Description of the task -
What you output must match the entries exactly, apart from the pictures, which are left out.

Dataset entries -
####
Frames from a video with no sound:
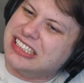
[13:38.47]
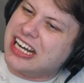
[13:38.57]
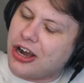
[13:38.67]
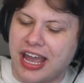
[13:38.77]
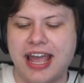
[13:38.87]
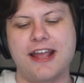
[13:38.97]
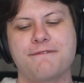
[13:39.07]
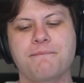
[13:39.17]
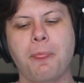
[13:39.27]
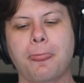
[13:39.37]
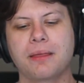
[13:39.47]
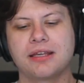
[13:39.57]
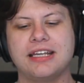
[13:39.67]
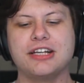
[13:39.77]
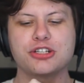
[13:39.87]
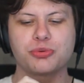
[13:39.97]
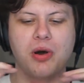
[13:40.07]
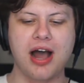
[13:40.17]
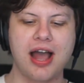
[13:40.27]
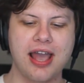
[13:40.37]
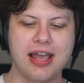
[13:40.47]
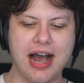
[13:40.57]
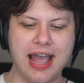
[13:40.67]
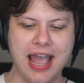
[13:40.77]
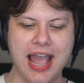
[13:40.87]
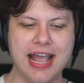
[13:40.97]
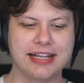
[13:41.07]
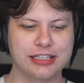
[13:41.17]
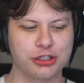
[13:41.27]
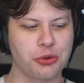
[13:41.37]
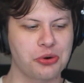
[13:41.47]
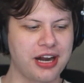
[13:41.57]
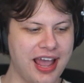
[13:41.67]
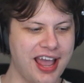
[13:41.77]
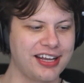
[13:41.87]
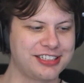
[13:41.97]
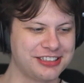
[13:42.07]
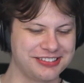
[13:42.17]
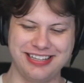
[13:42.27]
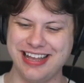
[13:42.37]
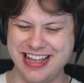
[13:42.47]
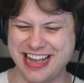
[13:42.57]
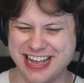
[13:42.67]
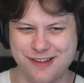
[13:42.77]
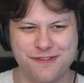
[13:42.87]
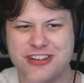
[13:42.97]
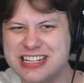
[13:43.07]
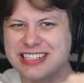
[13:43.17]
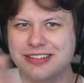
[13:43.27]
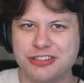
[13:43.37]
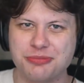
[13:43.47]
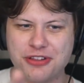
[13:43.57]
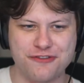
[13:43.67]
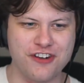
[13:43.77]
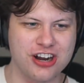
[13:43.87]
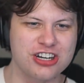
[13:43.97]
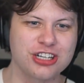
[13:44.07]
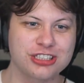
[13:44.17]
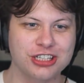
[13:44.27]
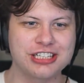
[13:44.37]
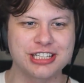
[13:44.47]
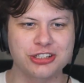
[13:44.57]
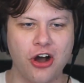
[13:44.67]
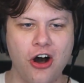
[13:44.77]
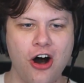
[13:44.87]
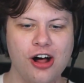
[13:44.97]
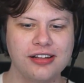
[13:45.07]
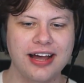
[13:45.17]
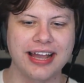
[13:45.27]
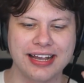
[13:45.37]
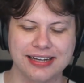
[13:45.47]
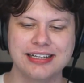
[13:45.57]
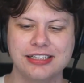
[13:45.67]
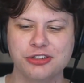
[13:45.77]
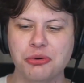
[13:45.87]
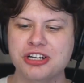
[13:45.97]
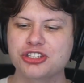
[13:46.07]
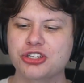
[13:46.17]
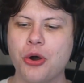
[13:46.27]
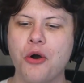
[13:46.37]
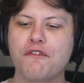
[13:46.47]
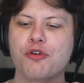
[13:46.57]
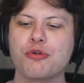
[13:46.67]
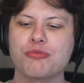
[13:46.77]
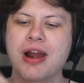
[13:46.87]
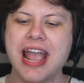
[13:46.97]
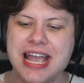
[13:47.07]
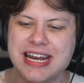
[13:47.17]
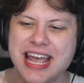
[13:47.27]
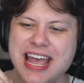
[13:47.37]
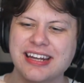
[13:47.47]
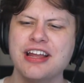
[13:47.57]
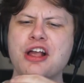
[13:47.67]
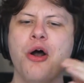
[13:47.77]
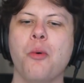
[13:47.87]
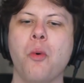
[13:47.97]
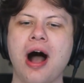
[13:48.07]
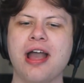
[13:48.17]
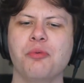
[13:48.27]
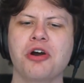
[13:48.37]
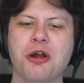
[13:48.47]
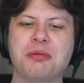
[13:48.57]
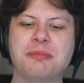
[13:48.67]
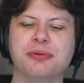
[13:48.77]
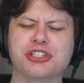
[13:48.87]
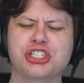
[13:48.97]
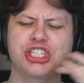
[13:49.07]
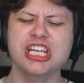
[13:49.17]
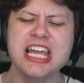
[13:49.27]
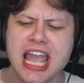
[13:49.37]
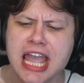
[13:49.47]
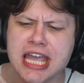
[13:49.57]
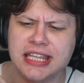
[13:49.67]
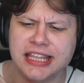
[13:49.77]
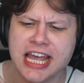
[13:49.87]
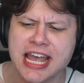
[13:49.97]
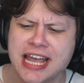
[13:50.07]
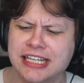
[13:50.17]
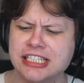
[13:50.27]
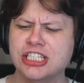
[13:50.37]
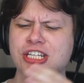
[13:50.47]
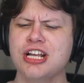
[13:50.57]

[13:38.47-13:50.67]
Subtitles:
Okay, here's why I hate Lorde hate. You motherfuckers, because it's all like, Lorde is so overrated. Why? What are people seeing in this?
####
Solution to this problem -
Frames from a video with no sound:
[13:38.47]
[13:38.57]
[13:38.67]
[13:38.77]
[13:38.87]
[13:38.97]
[13:39.07]
[13:39.17]
[13:39.27]
[13:39.37]
[13:39.47]
[13:39.57]
[13:39.67]
[13:39.77]
[13:39.87]
[13:39.97]
[13:40.07]
[13:40.17]
[13:40.27]
[13:40.37]
[13:40.47]
[13:40.57]
[13:40.67]
[13:40.77]
[13:40.87]
[13:40.97]
[13:41.07]
[13:41.17]
[13:41.27]
[13:41.37]
[13:41.47]
[13:41.57]
[13:41.67]
[13:41.77]
[13:41.87]
[13:41.97]
[13:42.07]
[13:42.17]
[13:42.27]
[13:42.37]
[13:42.47]
[13:42.57]
[13:42.67]
[13:42.77]
[13:42.87]
[13:42.97]
[13:43.07]
[13:43.17]
[13:43.27]
[13:43.37]
[13:43.47]
[13:43.57]
[13:43.67]
[13:43.77]
[13:43.87]
[13:43.97]
[13:44.07]
[13:44.17]
[13:44.27]
[13:44.37]
[13:44.47]
[13:44.57]
[13:44.67]
[13:44.77]
[13:44.87]
[13:44.97]
[13:45.07]
[13:45.17]
[13:45.27]
[13:45.37]
[13:45.47]
[13:45.57]
[13:45.67]
[13:45.77]
[13:45.87]
[13:45.97]
[13:46.07]
[13:46.17]
[13:46.27]
[13:46.37]
[13:46.47]
[13:46.57]
[13:46.67]
[13:46.77]
[13:46.87]
[13:46.97]
[13:47.07]
[13:47.17]
[13:47.27]
[13:47.37]
[13:47.47]
[13:47.57]
[13:47.67]
[13:47.77]
[13:47.87]
[13:47.97]
[13:48.07]
[13:48.17]
[13:48.27]
[13:48.37]
[13:48.47]
[13:48.57]
[13:48.67]
[13:48.77]
[13:48.87]
[13:48.97]
[13:49.07]
[13:49.17]
[13:49.27]
[13:49.37]
[13:49.47]
[13:49.57]
[13:49.67]
[13:49.77]
[13:49.87]
[13:49.97]
[13:50.07]
[13:50.17]
[13:50.27]
[13:50.37]
[13:50.47]
[13:50.57]

[13:38.47-13:50.67]
Subtitles:
Okay, here's why I hate Lorde hate. You motherfuckers, because it's all like, Lorde is so overrated. Why? What are people seeing in this?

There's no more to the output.